La ansiedad alimentaria no solo afecta el peso, sino que también puede dañar la salud general. Los niños que experimentan ansiedad al comer suelen comer demasiado o rechazar la comida, lo que puede llevar a una mala nutrición y, con el tiempo, a la obesidad.
¿Cómo se manifiesta la ansiedad alimentaria en preescolares?
La obesidad infantil por ansiedad alimentaria afecta varias áreas del desarrollo de los niños y niñas, manifestándose principalmente de las siguientes formas:
Comer en exceso para manejar las emociones: Los niños con ansiedad alimentaria tienden a comer mucho, especialmente alimentos altos en grasas y azúcares, para sentirse mejor o calmarse cuando están estresados o tristes.
Rechazo a alimentos saludables: A veces, los niños pueden sentirse incómodos al probar nuevos alimentos o los que no les gustan, lo que puede llevarlos a tener una dieta muy limitada.
Poca energía y menos deseo de moverse: Si no reciben la nutrición adecuada, su energía disminuye. Esto afecta su capacidad para jugar y participar en actividades físicas.
Dificultades para concentrarse: Una mala alimentación afecta su capacidad de aprender y adquirir nuevas habilidades.
Sentimientos de inseguridad: Los niños con sobrepeso pueden sentirse diferentes y avergonzados, afectando su autoestima.

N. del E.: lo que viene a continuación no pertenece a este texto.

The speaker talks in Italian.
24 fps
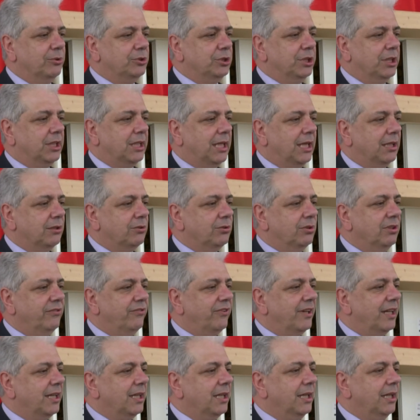cercato di
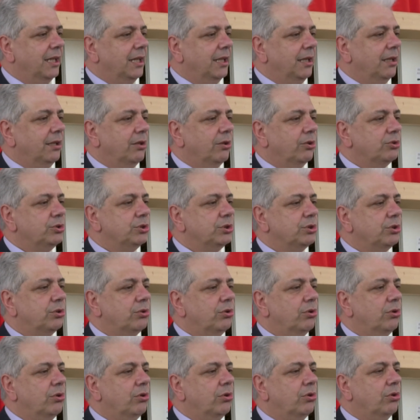fare il
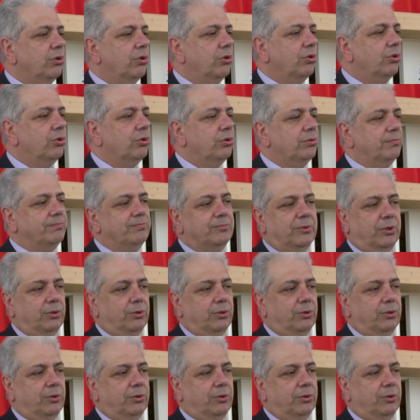nostro,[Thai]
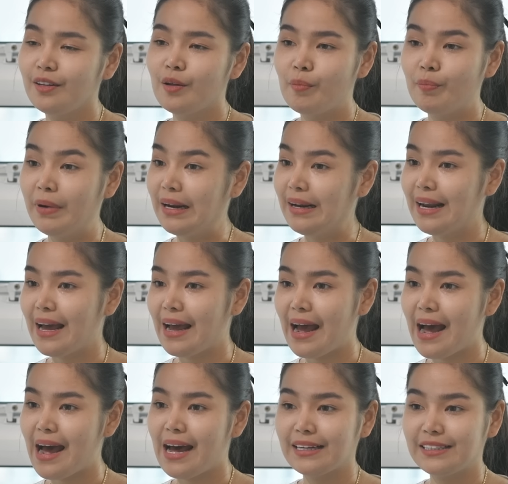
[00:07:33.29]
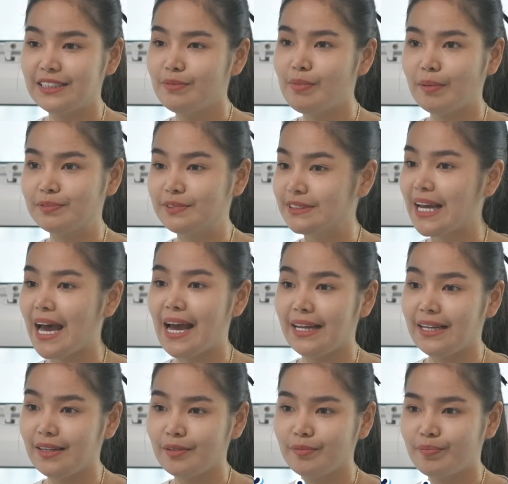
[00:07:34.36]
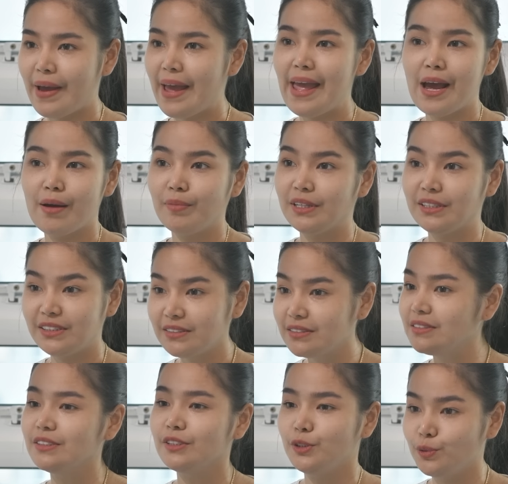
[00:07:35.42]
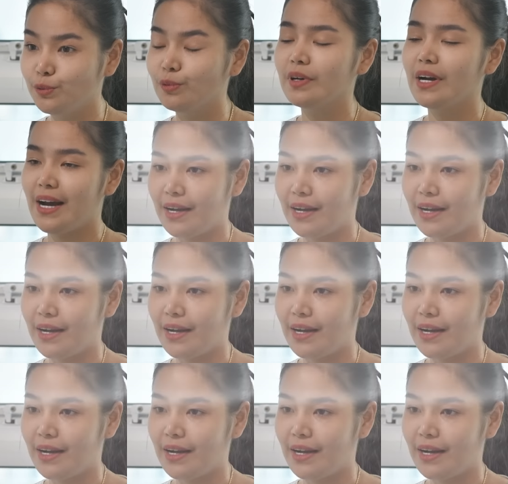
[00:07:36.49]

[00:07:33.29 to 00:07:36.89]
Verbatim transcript: เหมือนราคาที่แบบจ่ายแพงเหมือนที่อื่นอยู่ค่ะ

Riesgos a largo plazo: La obesidad puede causar problemas graves en el futuro, como diabetes o enfermedades del corazón.
Estrategias para combatir la ansiedad alimentaria
Para enfrentar esto, se proponen las siguientes acciones:
Fomentar una alimentación equilibrada sin culpa: Los niños deben aprender a comer sano sin sentirse castigados. El ambiente debe ser positivo y libre de estrés.
Incluir actividades físicas regulares: El ejercicio es esencial. Los juegos divertidos ayudan a reducir la ansiedad.

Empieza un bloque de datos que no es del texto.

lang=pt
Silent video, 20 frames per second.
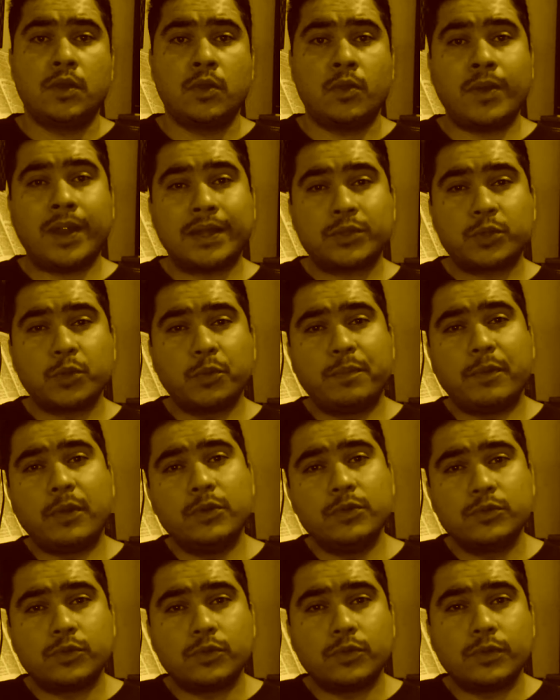Quarto
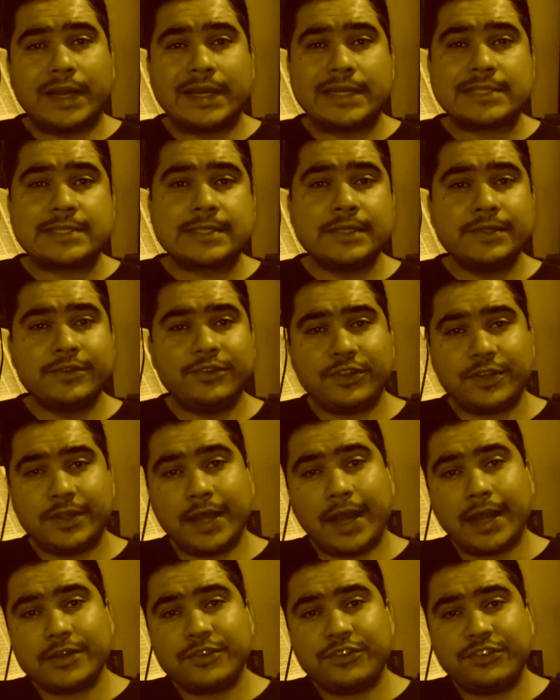ponto, a
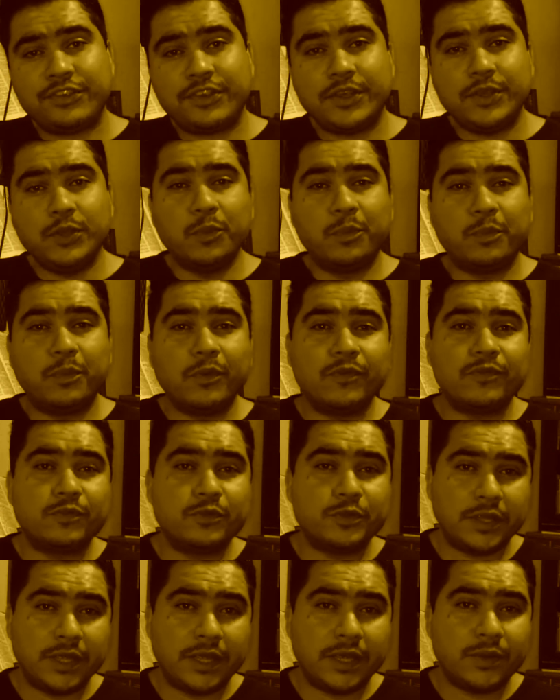santidade e o povo
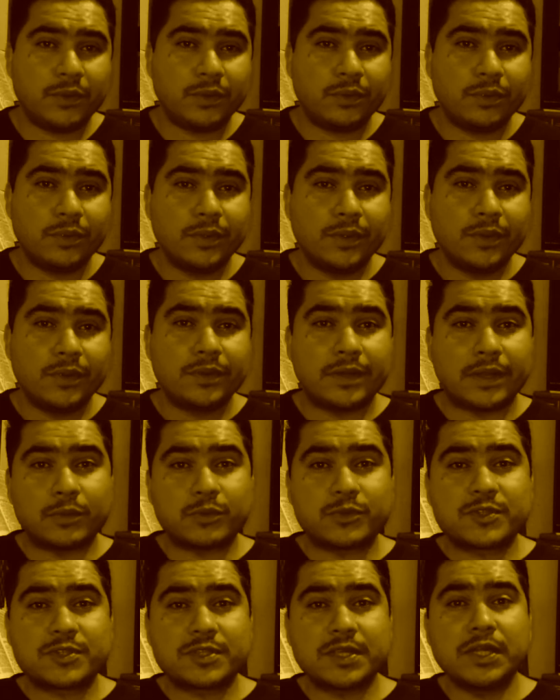negro, né,
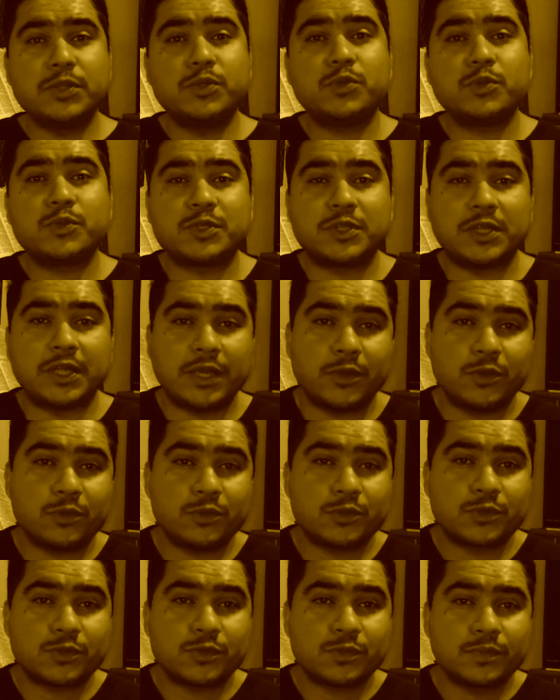os santos
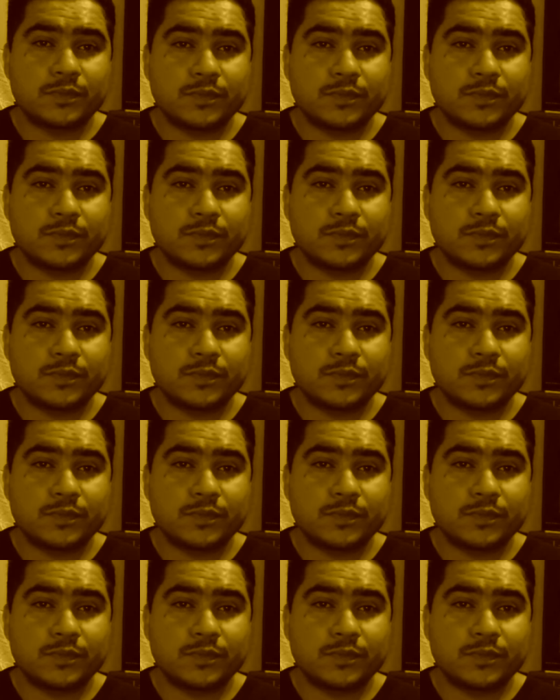negros.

Ofrecer alimentos saludables de manera atractiva: Hacer que las frutas y verduras se vean divertidas puede motivar a los niños a comer mejor.
Fortalecer la educación emocional: Ayudar a los niños a entender y manejar sus emociones puede reducir la ansiedad alimentaria, permitiéndoles tomar mejores decisiones sin recurrir a la comida para calmarse. Esta gestión del mundo interior es fundamental; si deseas herramientas para apoyarlos en este proceso, te recomendamos leer nuestro artículo “Regulación emocional en la infancia: Clave para el bienestar y el aprendizaje”.
Colaboración entre padres y escuela: Deben trabajar juntos para crear un entorno coherente en hábitos y actividades físicas.
Finalmente, es posible concluir que la prevención es clave. Si los niños aprenden a tener una relación saludable con la comida y se mantienen activos desde pequeños, esto mejorará su salud física, emocional y social a largo plazo.